The whole listing below should be retyped exactly, without any images.

- - -

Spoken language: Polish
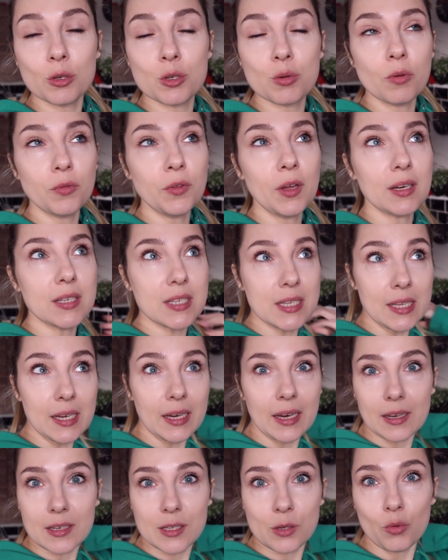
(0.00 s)
dosłownie jak
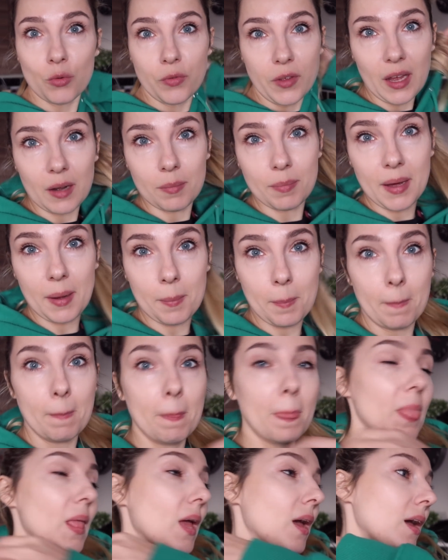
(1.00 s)
sneakers, uwielbiam.
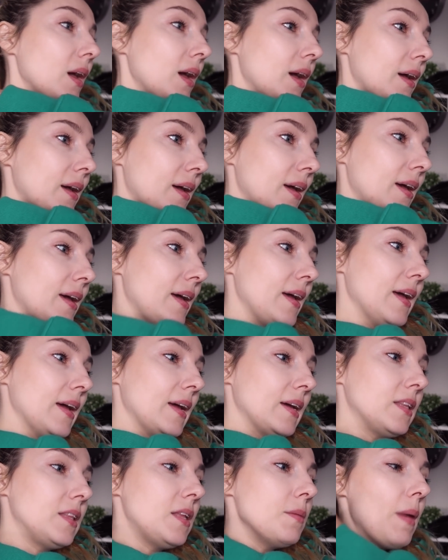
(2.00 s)
E,
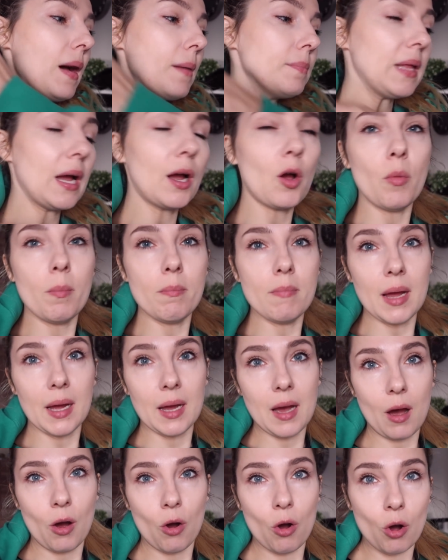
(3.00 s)
gdy mam taką
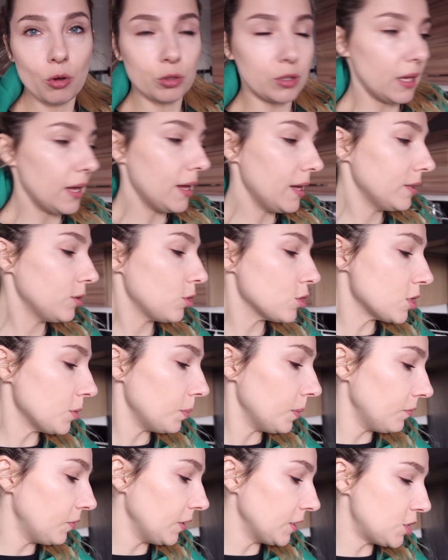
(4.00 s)
mega ochotę, to
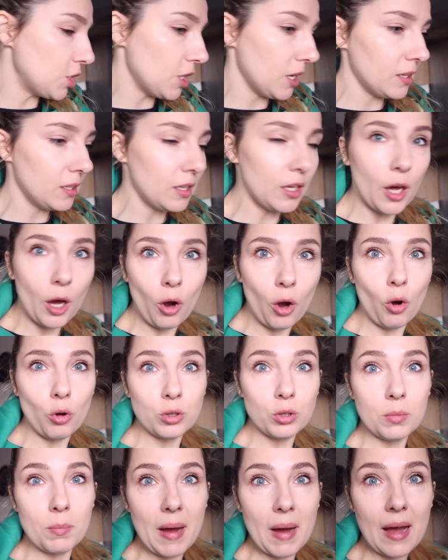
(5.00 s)
sobie wiecie, nie
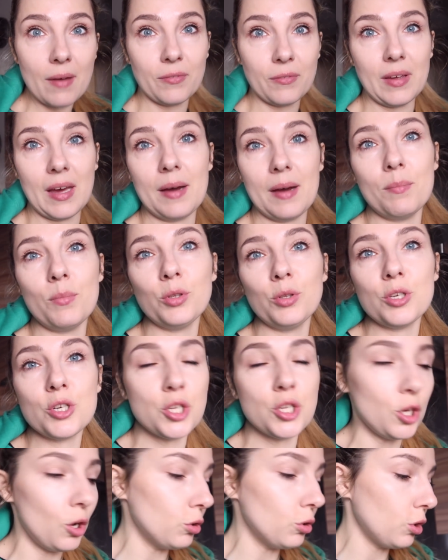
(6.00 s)
odmawiam, bo
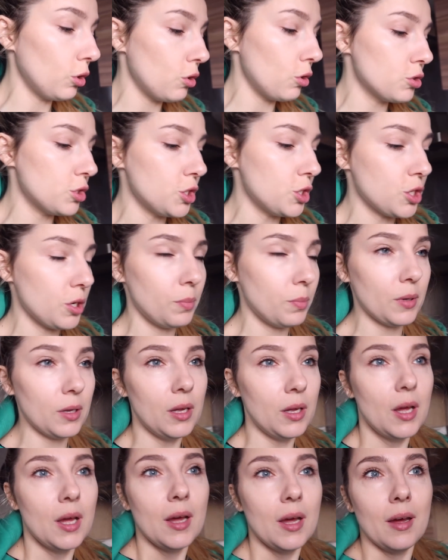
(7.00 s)
też nie o to chodzi, żeby
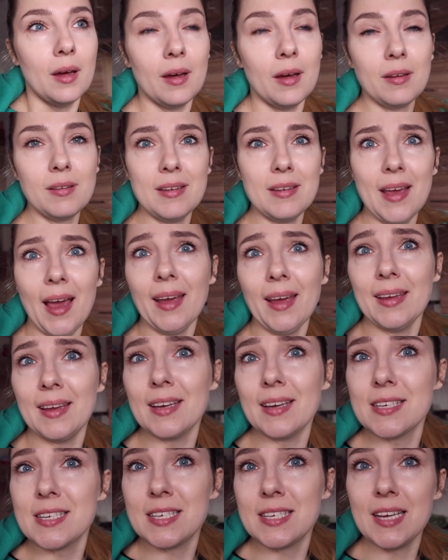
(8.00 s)
nie
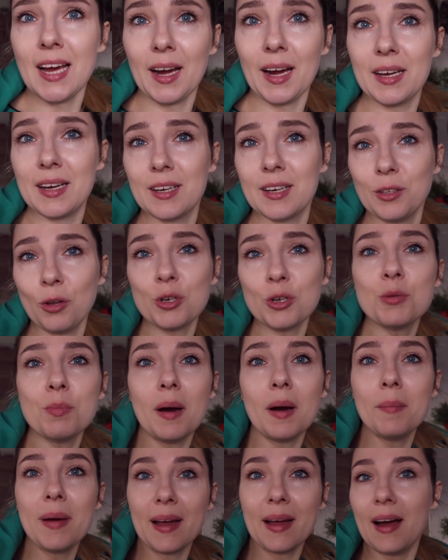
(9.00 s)
jeść jak ktoś
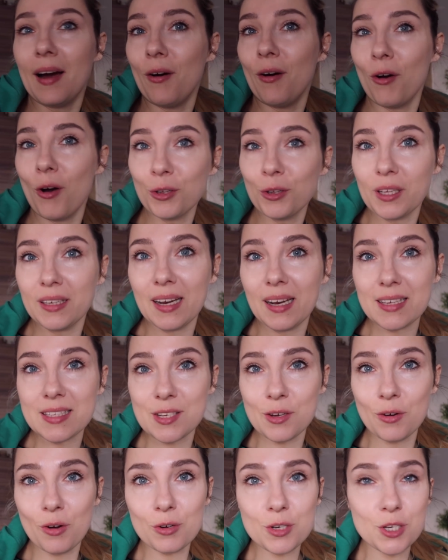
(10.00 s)
ma mega ochotę na
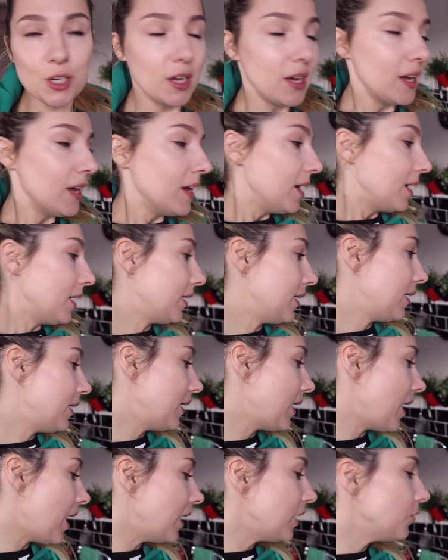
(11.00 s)
coś,
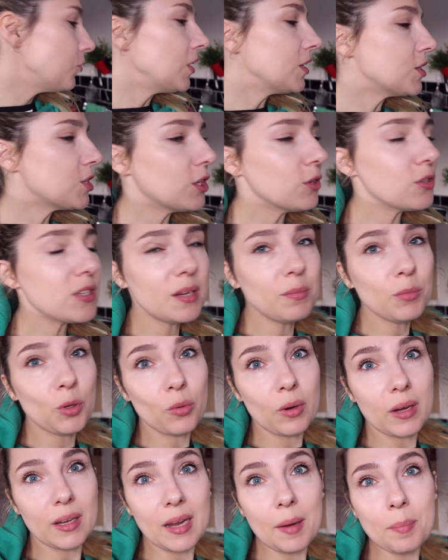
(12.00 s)
e, ale wiecie, no zjem
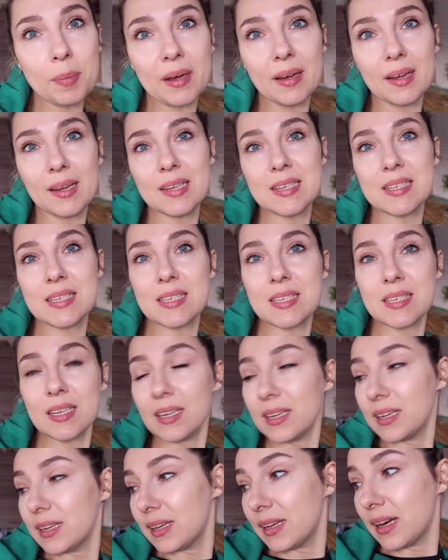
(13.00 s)
tą kanapkę z
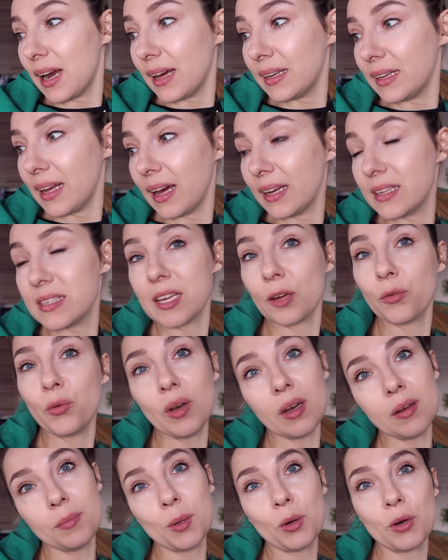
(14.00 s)
rana i za
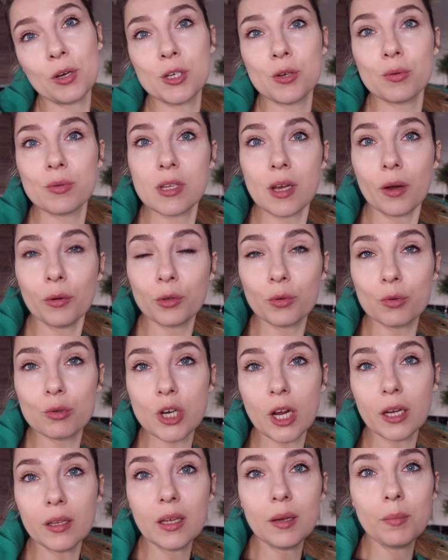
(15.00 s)
chwilę biorę się za
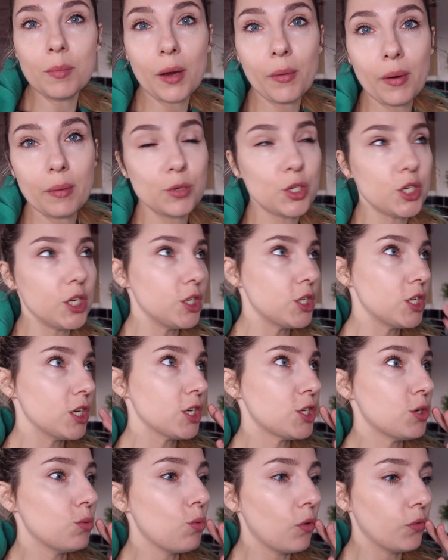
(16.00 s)
odkurzanie. Miałam dzisiaj iść
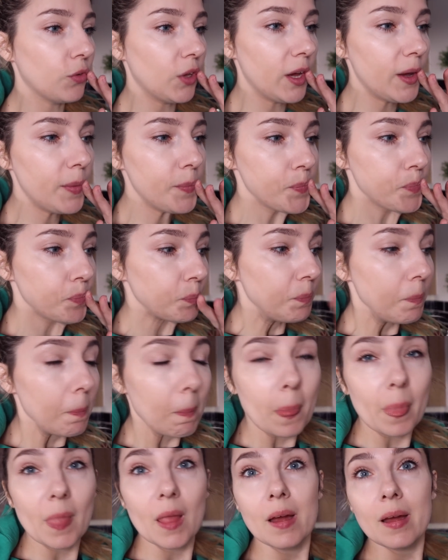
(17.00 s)
na siłownię
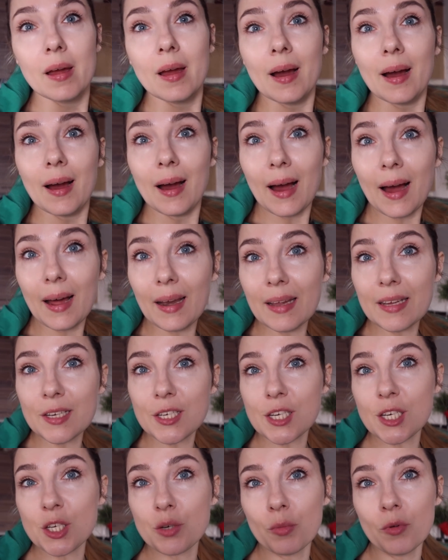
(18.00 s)
ale
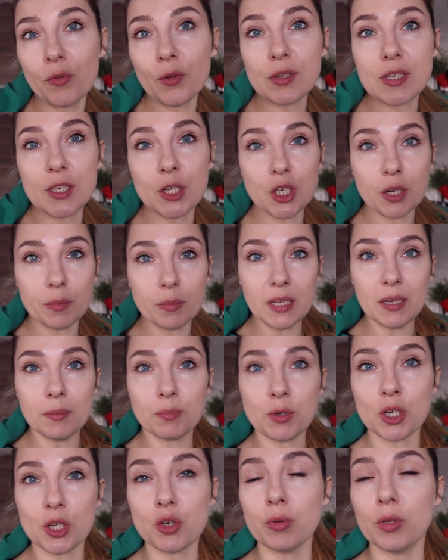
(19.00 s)
szczerze mówiąc jeszcze mi nie
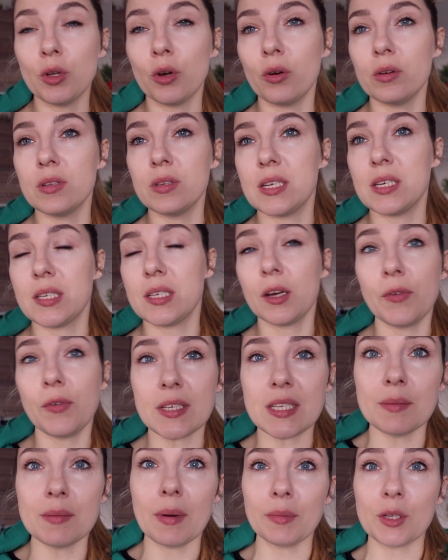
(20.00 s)
przeszły do końca
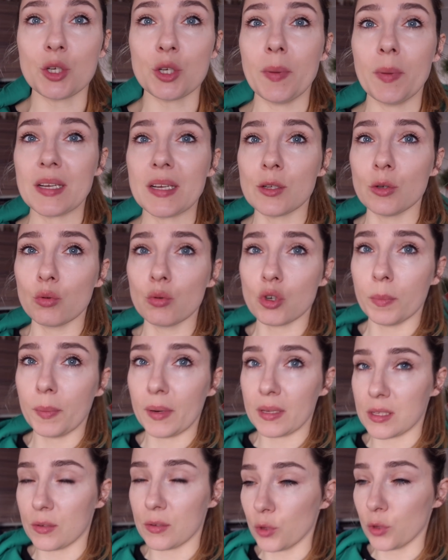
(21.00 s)
zakwasy, mam też bardzo dużo
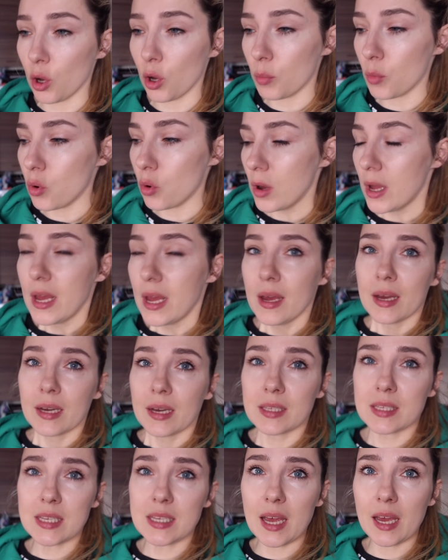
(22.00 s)
pracy w domu,
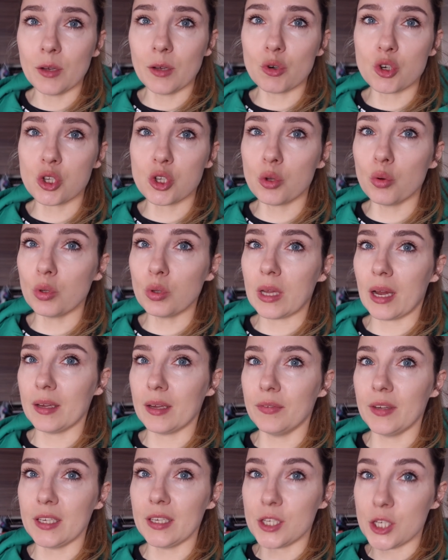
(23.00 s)
chcę już
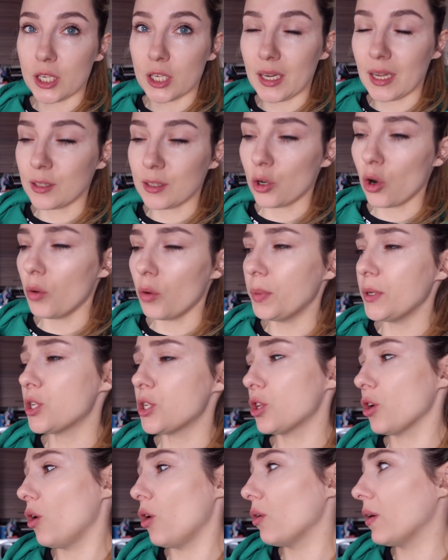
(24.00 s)
tutaj, wiecie, nadrobić
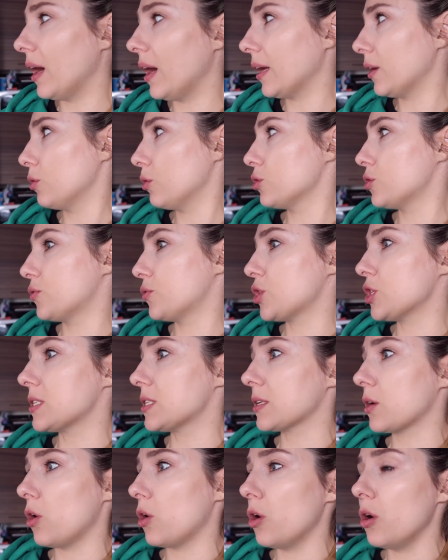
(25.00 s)
to, ogarnąć
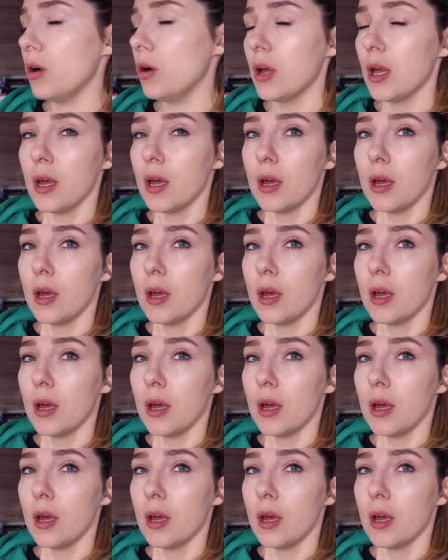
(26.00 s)
wszystko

- - -

▸ **Task result**:
Spoken language: Polish
(0.00 s)
dosłownie jak
(1.00 s)
sneakers, uwielbiam.
(2.00 s)
E,
(3.00 s)
gdy mam taką
(4.00 s)
mega ochotę, to
(5.00 s)
sobie wiecie, nie
(6.00 s)
odmawiam, bo
(7.00 s)
też nie o to chodzi, żeby
(8.00 s)
nie
(9.00 s)
jeść jak ktoś
(10.00 s)
ma mega ochotę na
(11.00 s)
coś,
(12.00 s)
e, ale wiecie, no zjem
(13.00 s)
tą kanapkę z
(14.00 s)
rana i za
(15.00 s)
chwilę biorę się za
(16.00 s)
odkurzanie. Miałam dzisiaj iść
(17.00 s)
na siłownię
(18.00 s)
ale
(19.00 s)
szczerze mówiąc jeszcze mi nie
(20.00 s)
przeszły do końca
(21.00 s)
zakwasy, mam też bardzo dużo
(22.00 s)
pracy w domu,
(23.00 s)
chcę już
(24.00 s)
tutaj, wiecie, nadrobić
(25.00 s)
to, ogarnąć
(26.00 s)
wszystko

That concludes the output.